Recently I was coaching an Agile Release Train where they were struggling with the concept of a Product Owner. The teams were organized with a Scrum Master and a Product Owner each. This organization’s product management team was very resource constrained so one technique employed was the use of “Product Owner Proxies”.
Product Owner Proxies was individuals that take on the Product Owner role when they don’t have the full knowledge and authority of a true Product Owner. This happens when an organization does not have the scale within their product management group to support all teams effectively. When this happens the organization is left with a few options to supply teams with Product Owners.

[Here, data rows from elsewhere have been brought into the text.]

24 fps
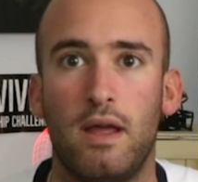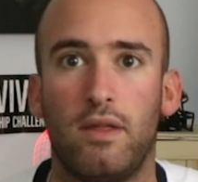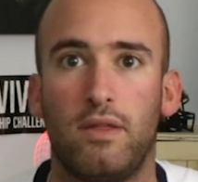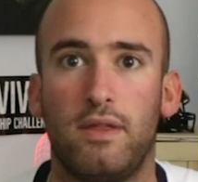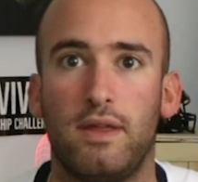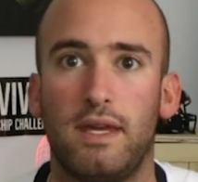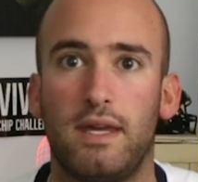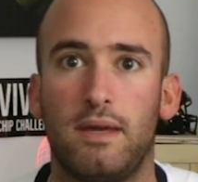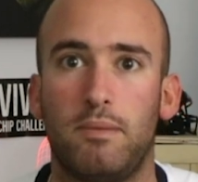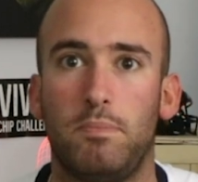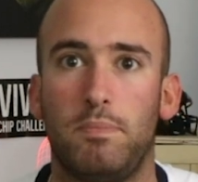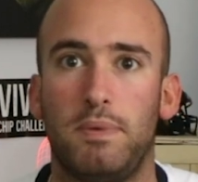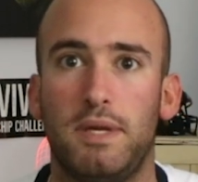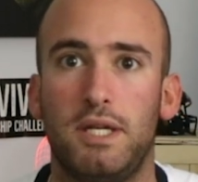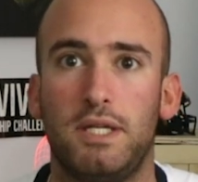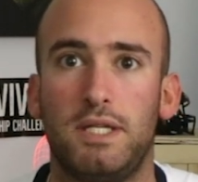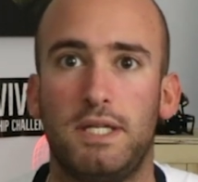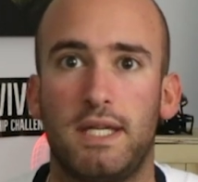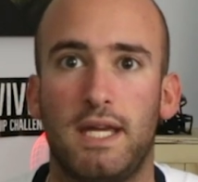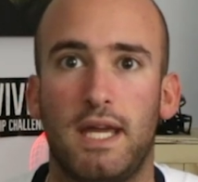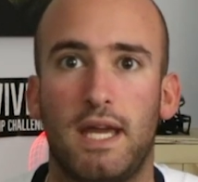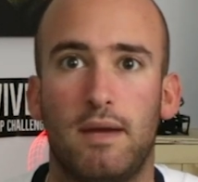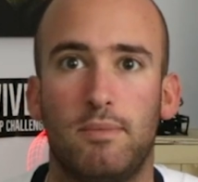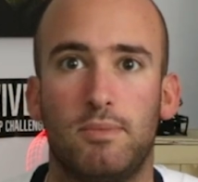the
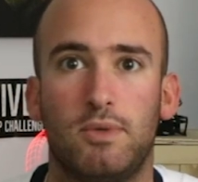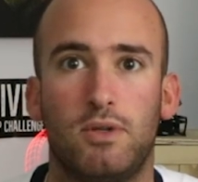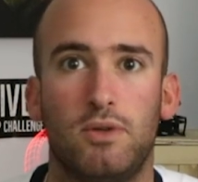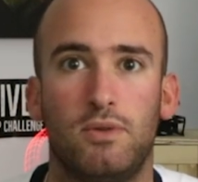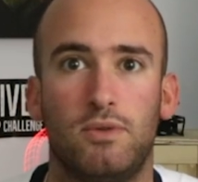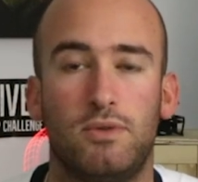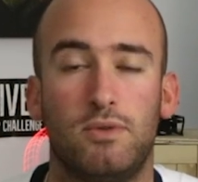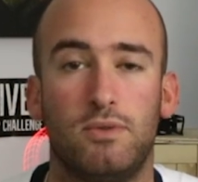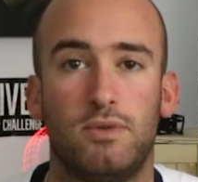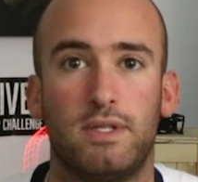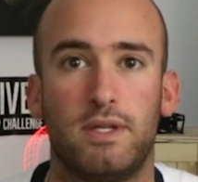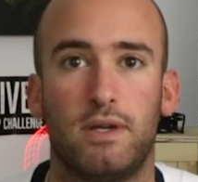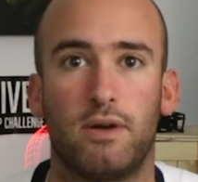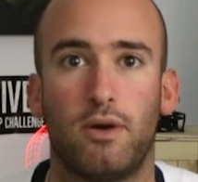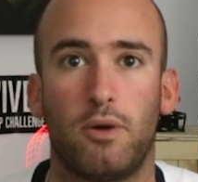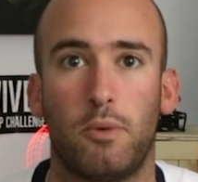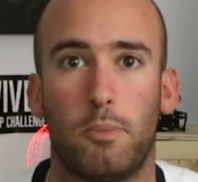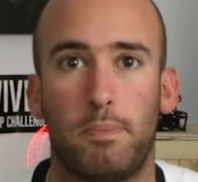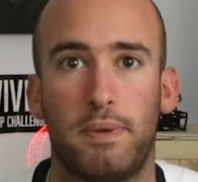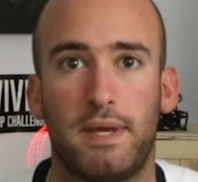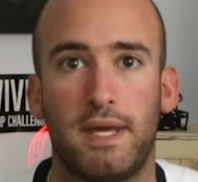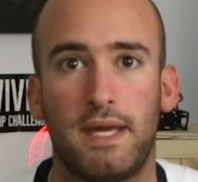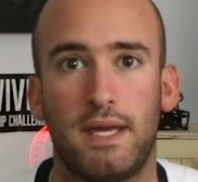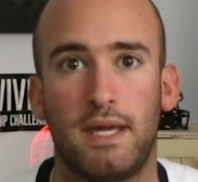
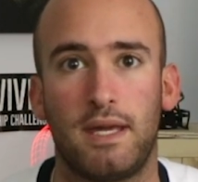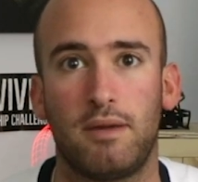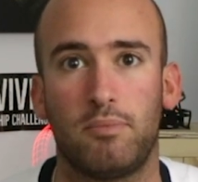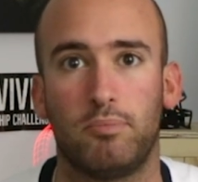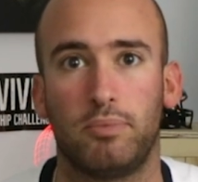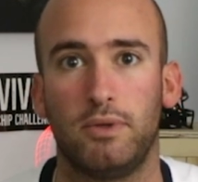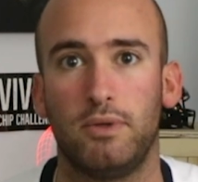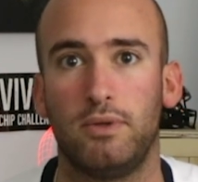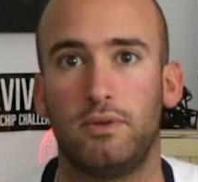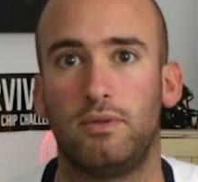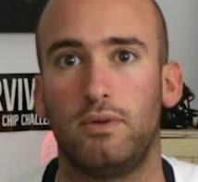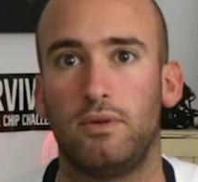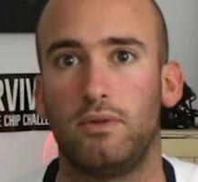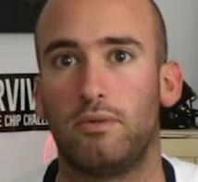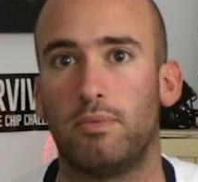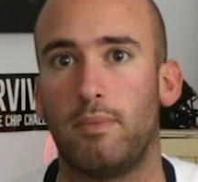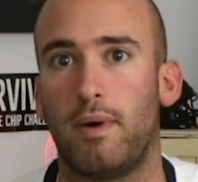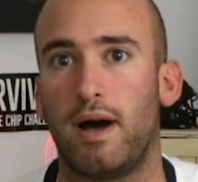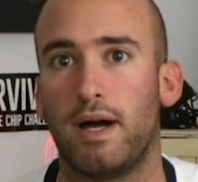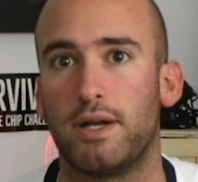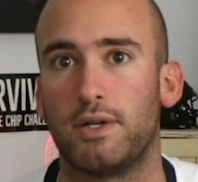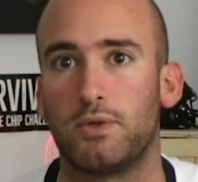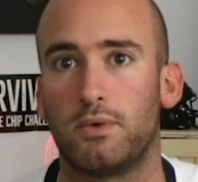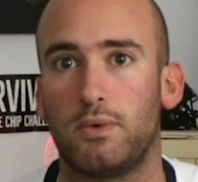BGM220P Bluetooth
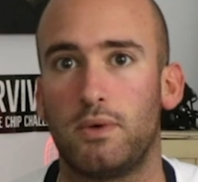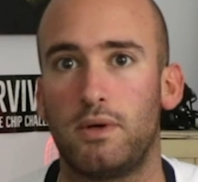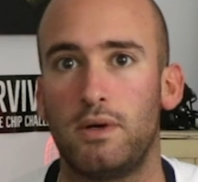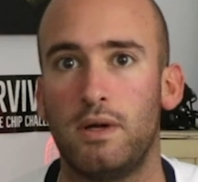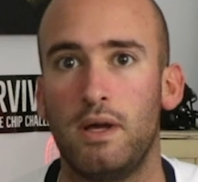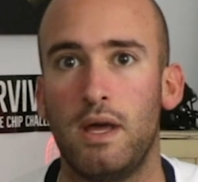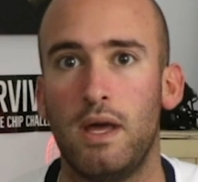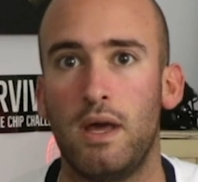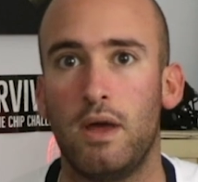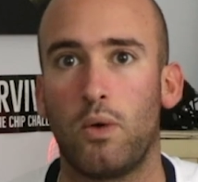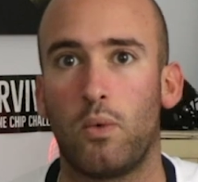module,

1. Hire product specialists / analysts to work within the Product Management organization.
2. Contract with business / strategy consultancies to bring in the business / product acumen.
3. Re-provision existing employees from different disciplines.
I’ll go more in depth in these options (and their respective benefits and detractors) in a future post.
My client, for a number of reasons, chose option three.
Whenever you scale an organization it requires significant focus and constant diligence with regards to knowledge transfer. Especially when you are attempting to re-provision employees from one discipline to another. In this specific case, they took engineers (really good ones) and made them product owners.
I observed a few things that happened.
1. The ‘Product Owners’ did not have a relationship with Product Management.
2. The ‘Product Owners’ did not fulfill their responsibilities as Product Owner to the team.
3. The ‘Product Owners’ were still allocated user stories to implement as part of the team.
4. The ‘Product Owners’ capacity was reduced because they were dubbed ‘Product Owners’.
5. The ‘Product Owners’ really didn’t know what their responsibilities as Product Owners were to the team.
They were Product Owners ‘in-name only’. They were ‘Poinos’. This was bad. Really bad.
What was the affect on the teams?
1. The Backlog was not being owned and managed.
2. Capacity and velocity were reduced with nothing tangible to show for it.
3. The broader team was unaware of a major issue: they didn’t have any Product Owners.
In affect, these engineers that had been dubbed Product Owners were really acting as technical architects, which isn’t necessarily a bad thing. They were providing a valuable service to the team but they were not acting as Product Owners, even though they were called as such.
The problem with labels is that they often have practical consequences. These architects that were labeled ‘Product Owners’ were inappropriately attending meetings for Product Owners but they were ill-equipped to contribute as Product Owners. They attended these additional meetings almost blindly but they silently questioned the value of their attendance. They were too afraid to voice concern over the inappropriate use of their time because they thought they would get in trouble for not upholding their ‘Product Ownerly’ duties.
As the old saying goes ‘If it ain’t broken, don’t fix it’ but inversely, ‘if it ain’t working, you bloody well do something about it’. Don’t keep on pretending that everything is okay just to check a box and say ‘We’ve got Product Owners’. This is a huge disservice to your team.
ONE. Your teams won’t get what they need from a Product Owner and TWO, the Program or Value Stream leadership won’t be aware of the resourcing issue.
It’s almost like when a tire is flat, instead of changing it to a new tire, you throw on real donut and keep driving. Does it mean you can drive efficiently and safely? No. Quite to the contrary. However, due to your self-deception, the mechanic will never get the memo to replace your tire!
Your teams need a real Product Owner. If the team arbitrarily assigns an engineer to be the Product Owner just to check a checkbox then they are taking the responsibility from the business stakeholders and product management to provide a sufficient resource. I can’t emphasize enough how much of a disservice this is to your teams.